In the end, most reviews support doctor recommendations. Blue Cross and Blue Shield of Minnesota approved 76% of the 136,294 treatments it reviewed last year, according to its annual report, which was required by legislative action in 2020. When patients appealed denials, more than half were overturned.

To Bahner, an approval rate that high suggests a futile process. Doctors shouldn't be spending multiple hours every week on paperwork if insurers are going to back them anyway, she said, and insurers shouldn't be asking patients to justify treatments for chronic diseases if their needs haven't changed.

"We're delaying care, necessary care, and sometimes in really critical situations," she said.

A conference committee of House and Senate lawmakers will likely decide, before Monday's end of the session, which prior authorization limits to recommend for final votes. The six-person panel includes three DFL lawmakers who have championed prior authorization reforms, but they will balance them against other priorities in this year's catch-all health budget bill.

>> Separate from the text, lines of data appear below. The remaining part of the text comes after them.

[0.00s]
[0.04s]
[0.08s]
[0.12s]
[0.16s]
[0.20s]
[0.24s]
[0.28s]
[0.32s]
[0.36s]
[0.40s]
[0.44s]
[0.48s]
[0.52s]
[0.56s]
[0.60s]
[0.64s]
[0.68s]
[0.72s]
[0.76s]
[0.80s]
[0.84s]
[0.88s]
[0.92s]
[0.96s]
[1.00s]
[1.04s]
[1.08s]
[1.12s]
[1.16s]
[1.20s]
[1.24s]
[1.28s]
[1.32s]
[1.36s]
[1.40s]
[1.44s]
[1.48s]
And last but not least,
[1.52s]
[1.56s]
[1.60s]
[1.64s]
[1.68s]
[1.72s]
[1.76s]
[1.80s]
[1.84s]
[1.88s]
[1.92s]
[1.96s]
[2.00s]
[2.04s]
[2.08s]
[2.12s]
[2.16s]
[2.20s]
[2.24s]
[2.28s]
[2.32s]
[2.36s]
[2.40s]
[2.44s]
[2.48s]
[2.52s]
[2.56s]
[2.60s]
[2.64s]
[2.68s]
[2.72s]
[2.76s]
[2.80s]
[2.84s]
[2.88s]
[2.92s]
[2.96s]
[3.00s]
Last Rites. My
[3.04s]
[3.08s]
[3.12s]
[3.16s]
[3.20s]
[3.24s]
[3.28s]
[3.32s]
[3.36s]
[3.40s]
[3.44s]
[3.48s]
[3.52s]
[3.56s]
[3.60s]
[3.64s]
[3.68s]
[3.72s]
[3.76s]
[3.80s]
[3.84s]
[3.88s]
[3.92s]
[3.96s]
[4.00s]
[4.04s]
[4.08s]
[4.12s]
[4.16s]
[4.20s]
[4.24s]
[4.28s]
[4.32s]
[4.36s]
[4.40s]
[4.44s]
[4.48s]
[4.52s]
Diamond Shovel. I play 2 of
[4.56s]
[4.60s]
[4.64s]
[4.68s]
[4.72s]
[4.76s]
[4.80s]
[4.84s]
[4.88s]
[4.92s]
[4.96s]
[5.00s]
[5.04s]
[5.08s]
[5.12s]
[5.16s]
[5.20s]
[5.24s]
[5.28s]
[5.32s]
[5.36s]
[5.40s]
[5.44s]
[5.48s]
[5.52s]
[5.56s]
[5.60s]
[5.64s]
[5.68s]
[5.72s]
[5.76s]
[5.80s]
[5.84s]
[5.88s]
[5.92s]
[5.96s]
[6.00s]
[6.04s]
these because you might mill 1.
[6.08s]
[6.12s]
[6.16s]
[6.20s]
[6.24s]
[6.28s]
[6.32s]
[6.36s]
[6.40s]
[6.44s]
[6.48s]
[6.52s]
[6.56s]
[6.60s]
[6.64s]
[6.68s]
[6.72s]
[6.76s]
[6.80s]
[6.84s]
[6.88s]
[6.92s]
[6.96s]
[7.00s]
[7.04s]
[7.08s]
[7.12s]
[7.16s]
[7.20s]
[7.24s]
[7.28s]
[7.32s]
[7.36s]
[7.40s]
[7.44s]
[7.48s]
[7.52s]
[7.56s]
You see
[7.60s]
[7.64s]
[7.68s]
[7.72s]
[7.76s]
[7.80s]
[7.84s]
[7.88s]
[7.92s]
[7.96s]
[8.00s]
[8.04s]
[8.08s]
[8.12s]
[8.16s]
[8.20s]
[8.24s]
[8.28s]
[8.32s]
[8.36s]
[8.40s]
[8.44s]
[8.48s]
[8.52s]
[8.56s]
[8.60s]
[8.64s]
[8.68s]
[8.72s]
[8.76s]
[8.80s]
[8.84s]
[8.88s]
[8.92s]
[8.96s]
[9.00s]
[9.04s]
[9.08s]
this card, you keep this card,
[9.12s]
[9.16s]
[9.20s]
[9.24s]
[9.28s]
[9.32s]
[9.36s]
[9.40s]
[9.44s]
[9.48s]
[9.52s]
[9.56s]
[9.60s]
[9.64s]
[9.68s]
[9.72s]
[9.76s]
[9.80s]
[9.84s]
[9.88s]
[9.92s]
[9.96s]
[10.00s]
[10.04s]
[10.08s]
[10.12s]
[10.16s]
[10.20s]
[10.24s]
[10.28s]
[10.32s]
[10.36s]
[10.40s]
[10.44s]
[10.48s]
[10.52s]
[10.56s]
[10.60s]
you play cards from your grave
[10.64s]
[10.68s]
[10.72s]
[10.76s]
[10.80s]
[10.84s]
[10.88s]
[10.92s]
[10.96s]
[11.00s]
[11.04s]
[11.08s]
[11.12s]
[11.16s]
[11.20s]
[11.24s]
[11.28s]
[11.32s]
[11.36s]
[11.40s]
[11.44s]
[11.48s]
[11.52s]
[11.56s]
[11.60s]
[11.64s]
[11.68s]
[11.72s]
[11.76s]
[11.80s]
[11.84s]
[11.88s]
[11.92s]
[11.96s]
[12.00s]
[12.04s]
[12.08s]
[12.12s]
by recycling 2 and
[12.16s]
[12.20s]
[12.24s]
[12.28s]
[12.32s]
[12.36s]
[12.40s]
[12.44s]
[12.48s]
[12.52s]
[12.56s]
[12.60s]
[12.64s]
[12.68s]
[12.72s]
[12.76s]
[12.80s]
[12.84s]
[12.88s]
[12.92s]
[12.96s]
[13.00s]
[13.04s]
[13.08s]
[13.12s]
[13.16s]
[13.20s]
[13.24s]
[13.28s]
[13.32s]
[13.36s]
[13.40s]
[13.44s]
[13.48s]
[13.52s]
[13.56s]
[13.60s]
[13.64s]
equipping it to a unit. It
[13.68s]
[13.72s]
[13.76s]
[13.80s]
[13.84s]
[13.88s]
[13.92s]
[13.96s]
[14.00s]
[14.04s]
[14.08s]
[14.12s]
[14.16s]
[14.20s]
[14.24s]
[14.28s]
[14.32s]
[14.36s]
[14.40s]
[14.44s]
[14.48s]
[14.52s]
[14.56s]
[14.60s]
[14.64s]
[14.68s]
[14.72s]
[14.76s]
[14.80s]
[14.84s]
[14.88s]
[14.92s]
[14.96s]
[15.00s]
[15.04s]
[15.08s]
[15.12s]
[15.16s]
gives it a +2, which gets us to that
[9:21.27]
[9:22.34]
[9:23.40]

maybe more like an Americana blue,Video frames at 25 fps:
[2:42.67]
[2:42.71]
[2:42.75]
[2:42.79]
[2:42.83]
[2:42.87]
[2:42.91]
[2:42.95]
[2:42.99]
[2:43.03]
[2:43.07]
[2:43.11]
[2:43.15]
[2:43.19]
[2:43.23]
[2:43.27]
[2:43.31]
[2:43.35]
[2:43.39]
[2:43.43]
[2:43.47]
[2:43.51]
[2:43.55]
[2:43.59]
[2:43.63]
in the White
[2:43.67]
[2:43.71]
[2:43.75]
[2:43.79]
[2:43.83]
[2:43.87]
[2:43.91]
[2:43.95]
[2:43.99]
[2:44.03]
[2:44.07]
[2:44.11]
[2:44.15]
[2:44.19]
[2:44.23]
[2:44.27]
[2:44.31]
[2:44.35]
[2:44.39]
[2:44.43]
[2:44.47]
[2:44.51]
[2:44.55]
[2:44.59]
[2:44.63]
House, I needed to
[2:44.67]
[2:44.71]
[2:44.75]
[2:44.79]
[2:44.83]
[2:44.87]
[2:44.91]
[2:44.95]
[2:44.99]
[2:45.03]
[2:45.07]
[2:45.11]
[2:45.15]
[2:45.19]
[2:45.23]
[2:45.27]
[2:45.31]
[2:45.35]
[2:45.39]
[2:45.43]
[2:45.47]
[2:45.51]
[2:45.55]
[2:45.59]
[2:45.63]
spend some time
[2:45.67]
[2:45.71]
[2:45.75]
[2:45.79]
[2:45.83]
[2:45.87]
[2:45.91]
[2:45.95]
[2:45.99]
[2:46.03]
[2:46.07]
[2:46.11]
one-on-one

Lawmakers also want to limit how hospitals collect medical debts, provide payment boosts to help independent pharmacies survive, and expand access to mental health care. They also are eyeing penalties for hospitals if they fail to issue public notices of unit closures or substantial reductions in their operations.

The DFL-led House voted 68 to 59 last week in favor of prior authorization reforms, at a state cost of $32 million in 2026 and 2027. Minnesota's fee-for-service Medical Assistance program, which provides health benefits for low-income and disabled residents, denies 40% of claims for outpatient substance abuse and mental health care services. Use of those services could increase 67% without prior authorization reviews and result in more state spending, according to a fiscal analysis.

Nesse said he believes the analysis underestimates the cost of scaling back prior authorization.

Doctors and hospital leaders endorsed the proposals, which would relieve administrative burdens on providers that have been under financial pressure since the COVID-19 pandemic. Patients shouldn't be forced to review insulin if current versions are keeping their diabetes in check, or justify treatments "over and over again" for irreversible conditions such as cerebral palsy, said Mary Krinkie, vice president of government relations for the Minnesota Hospital Association.

"What are you saving vs. the harassment factor?" she said. "There's a balance."